Pre-Procedure Planning

Prior to surgery, audiogram is obtained to document the hearing status. The audiogram can be used to assess hearing changes as a result of the surgery and as a baseline to monitor future hearing changes as the disease progresses.

In cases of unilateral Meniere disease, VNG with caloric testing is performed to determine if contralateral vestibular hypofunction is present.  Further evidence of contralateral Meniere's disease may be evidenced by audiogram that shows a low tone sensorineural hearing loss or abnormal contralateral electrocochleography or vestibular-evoked myogenic potentials. If this is the case, the presence of contralateral subclinical endolymphatic hydrops is a distinct possibility. Clinical suspicion of bilateral Meniere disease may arise if there is aural fullness, tinnitus, or an incipient low-tone sensorineural hearing loss in the contralateral ear. If bilateral Meniere disease is present, ablative procedures are avoided to prevent bilateral vestibular hypofunction and chronic imbalance, disequilibrium and oscillopsia.

Temporal bone CT scan should be obtained prior to surgery to determine whether the sigmoid sinus is anteriorly situated, which will require more aggressive skeletonization of the sigmoid sinus with decompression and posterior retraction to gain access to the endolymphatic sac. Mastoid pneumatization is assessed to determine the ease of exenterating the air cells just before reaching critical structures. Jugular bulb position is checked to make sure that it is not high-riding so that inadvertent injury will be avoided as bone removal over the sigmoid sinus is undertaken adjacent to the mastoid tip area. The vestibular aqueduct is assessed to make sure that it is not hypoplastic. This would make identification of the endolymphatic sac more difficult. The position of posterior semicircular canal relative to the endolymphatic sac is assessed so that inadvertent fenestration of the canal will be avoided.



Surgical instrumentation required for endolymphatic sac surgery is the same as that used for chronic ear and lateral skull base surgery (high speed otologic drill, operating microscope and facial nerve monitor). Facial nerve monitoring would be helpful particularly when bone removal and dissection are undertaken adjacent to the retrofacial air cells. The most vulnerable area of the facial nerve at risk is the mastoid segment of the facial nerve.


Patient Preparation

General anesthesia is administered during endolymphatic sac surgery.

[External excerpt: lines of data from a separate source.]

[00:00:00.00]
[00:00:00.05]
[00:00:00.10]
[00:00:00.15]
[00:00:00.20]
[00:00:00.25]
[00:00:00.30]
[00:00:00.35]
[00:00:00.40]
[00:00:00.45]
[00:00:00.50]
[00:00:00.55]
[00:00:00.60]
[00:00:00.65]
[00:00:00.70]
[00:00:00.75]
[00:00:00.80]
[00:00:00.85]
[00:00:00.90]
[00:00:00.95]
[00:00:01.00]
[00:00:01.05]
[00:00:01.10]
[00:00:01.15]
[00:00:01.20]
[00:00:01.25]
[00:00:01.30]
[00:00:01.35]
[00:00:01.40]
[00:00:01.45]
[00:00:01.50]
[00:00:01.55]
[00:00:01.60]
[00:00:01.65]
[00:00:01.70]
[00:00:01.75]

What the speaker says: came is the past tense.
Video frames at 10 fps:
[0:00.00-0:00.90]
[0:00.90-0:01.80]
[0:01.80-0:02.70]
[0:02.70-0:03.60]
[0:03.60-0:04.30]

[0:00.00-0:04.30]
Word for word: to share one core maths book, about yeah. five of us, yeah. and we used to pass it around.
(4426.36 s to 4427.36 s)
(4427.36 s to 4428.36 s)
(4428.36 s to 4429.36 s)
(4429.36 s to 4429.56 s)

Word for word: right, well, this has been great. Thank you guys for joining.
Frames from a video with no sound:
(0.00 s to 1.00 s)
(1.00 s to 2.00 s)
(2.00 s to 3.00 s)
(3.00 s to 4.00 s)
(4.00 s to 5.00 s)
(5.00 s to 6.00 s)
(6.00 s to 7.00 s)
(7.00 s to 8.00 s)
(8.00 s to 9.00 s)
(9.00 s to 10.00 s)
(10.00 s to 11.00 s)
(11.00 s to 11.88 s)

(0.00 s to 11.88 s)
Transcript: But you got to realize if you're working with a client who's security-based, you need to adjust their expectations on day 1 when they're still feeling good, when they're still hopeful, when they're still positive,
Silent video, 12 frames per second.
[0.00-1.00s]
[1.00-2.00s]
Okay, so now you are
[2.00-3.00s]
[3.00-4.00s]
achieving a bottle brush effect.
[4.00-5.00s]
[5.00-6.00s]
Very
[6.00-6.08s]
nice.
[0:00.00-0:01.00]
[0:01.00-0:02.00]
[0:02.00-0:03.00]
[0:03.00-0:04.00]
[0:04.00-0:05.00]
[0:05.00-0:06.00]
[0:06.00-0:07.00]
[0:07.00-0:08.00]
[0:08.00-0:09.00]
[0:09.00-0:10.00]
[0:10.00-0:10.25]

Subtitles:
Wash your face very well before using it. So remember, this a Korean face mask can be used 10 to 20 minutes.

The use of muscle paralytics is avoided for intraoperative facial nerve monitoring and stimulation.

Patient positioning during endolymphatic sac surgery is the same as for other transmastoid neurotologic surgeries. After induction of general anesthesia, the operating table is turned 180 degrees. The anesthesiologist is situated at the foot of the bed. The surgeon is at the head of the bed. A pillow is placed under the knees to prevent strain on the patient’s lower back lying supine. Patient is strapped across the upper torso and hips to avoid patient movement during table rotation. The patient’s head is turned opposite the operation side. There is no need for head fixation with pinions.


Local anesthetic with vasoconstrictor (eg, 1% lidocaine with 1:100,000 epinephrine) is used to infiltrate the planned postauricular incision site for better hemostasis.


Monitoring & Follow-up

Postoperative monitoring largely depends on whether any complications were encountered during surgery. If a dural or sigmoid sinus tear was encountered, the patient should be monitored closely for acute neurologic changes or an expanding wound hematoma. Postoperative vertigo should be assessed with examination looking for irritative nystagmus that might indicate injury to the posterior semicircular canal. Facial nerve function should also be assessed.

Postoperative audiography is obtained 2 months after surgery to document hearing. At this time, the patient will also be able to discern whether the operation has been effective and has reduced the frequency of vertiginous attacks.